→ TASK DESCRIPTION
Return all lines from the listing below in which the string "video" occurs.

→ RECORDS TO PROCESS

Content starts

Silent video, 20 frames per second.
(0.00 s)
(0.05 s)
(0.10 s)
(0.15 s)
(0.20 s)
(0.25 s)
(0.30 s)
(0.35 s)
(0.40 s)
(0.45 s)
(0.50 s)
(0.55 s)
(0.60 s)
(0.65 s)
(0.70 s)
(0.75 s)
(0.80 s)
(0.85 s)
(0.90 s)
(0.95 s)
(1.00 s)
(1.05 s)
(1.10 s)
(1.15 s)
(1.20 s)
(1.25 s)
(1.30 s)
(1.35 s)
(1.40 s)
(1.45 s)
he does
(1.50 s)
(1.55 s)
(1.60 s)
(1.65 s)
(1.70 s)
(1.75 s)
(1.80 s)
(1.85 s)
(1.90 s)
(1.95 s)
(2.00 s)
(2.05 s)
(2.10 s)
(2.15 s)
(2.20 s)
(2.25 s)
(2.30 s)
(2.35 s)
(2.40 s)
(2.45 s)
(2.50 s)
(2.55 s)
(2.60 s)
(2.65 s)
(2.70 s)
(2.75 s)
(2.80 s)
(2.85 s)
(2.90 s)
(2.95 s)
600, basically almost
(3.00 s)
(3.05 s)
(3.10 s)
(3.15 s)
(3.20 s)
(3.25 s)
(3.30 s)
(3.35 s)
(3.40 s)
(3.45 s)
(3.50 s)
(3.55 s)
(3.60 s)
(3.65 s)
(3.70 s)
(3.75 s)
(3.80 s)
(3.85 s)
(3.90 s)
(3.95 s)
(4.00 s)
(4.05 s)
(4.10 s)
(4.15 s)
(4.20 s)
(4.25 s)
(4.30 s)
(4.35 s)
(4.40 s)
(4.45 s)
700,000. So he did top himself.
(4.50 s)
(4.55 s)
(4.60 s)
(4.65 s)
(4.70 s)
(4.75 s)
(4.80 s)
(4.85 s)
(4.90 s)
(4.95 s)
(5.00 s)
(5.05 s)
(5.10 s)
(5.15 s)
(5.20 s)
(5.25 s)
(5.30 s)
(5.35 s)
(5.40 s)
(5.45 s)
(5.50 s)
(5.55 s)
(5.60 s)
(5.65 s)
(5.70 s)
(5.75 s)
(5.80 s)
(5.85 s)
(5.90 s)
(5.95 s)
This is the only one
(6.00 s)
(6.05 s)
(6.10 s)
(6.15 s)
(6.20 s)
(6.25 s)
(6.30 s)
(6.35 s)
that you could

Content ends
Content starts

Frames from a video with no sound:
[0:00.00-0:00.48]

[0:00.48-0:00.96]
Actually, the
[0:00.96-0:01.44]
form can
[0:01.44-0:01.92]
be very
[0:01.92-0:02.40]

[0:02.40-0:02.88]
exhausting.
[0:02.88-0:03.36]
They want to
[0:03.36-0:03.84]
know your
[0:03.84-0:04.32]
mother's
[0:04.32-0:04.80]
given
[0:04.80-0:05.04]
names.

Content ends
Content starts

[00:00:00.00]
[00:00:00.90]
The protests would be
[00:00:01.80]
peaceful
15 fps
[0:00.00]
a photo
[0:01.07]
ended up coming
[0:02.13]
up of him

Content ends

→ OUTPUT OF THE TASK
Silent video, 20 frames per second.
Frames from a video with no sound:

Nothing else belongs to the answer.